Directions for this task - Copy the records word for word. Pictures do not go in.

Exercise data -
▼

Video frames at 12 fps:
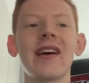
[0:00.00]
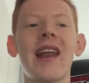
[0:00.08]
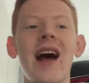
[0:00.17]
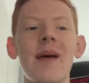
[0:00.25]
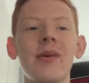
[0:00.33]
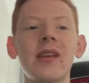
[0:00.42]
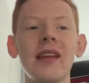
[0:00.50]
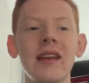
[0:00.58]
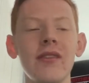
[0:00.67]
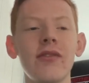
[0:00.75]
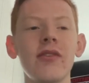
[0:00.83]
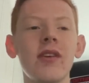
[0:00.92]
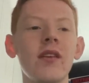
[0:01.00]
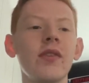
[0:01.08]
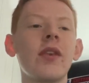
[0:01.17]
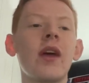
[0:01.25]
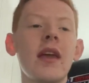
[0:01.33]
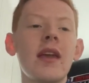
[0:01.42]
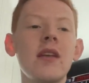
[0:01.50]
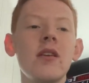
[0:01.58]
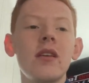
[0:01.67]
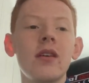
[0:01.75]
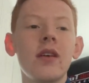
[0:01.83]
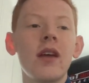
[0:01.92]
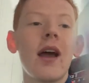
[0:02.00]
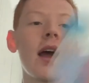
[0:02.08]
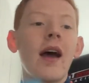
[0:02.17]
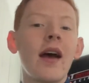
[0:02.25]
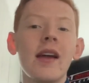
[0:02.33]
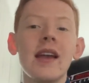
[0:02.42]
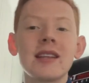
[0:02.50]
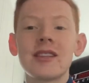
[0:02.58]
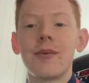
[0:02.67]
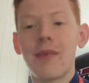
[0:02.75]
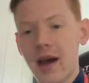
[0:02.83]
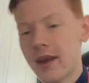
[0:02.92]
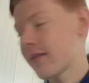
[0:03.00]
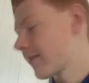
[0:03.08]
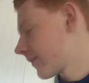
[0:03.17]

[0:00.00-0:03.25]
And I believe that he is the man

▲

Answer space -
Video frames at 12 fps:
[0:00.00]
[0:00.08]
[0:00.17]
[0:00.25]
[0:00.33]
[0:00.42]
[0:00.50]
[0:00.58]
[0:00.67]
[0:00.75]
[0:00.83]
[0:00.92]
[0:01.00]
[0:01.08]
[0:01.17]
[0:01.25]
[0:01.33]
[0:01.42]
[0:01.50]
[0:01.58]
[0:01.67]
[0:01.75]
[0:01.83]
[0:01.92]
[0:02.00]
[0:02.08]
[0:02.17]
[0:02.25]
[0:02.33]
[0:02.42]
[0:02.50]
[0:02.58]
[0:02.67]
[0:02.75]
[0:02.83]
[0:02.92]
[0:03.00]
[0:03.08]
[0:03.17]

[0:00.00-0:03.25]
And I believe that he is the man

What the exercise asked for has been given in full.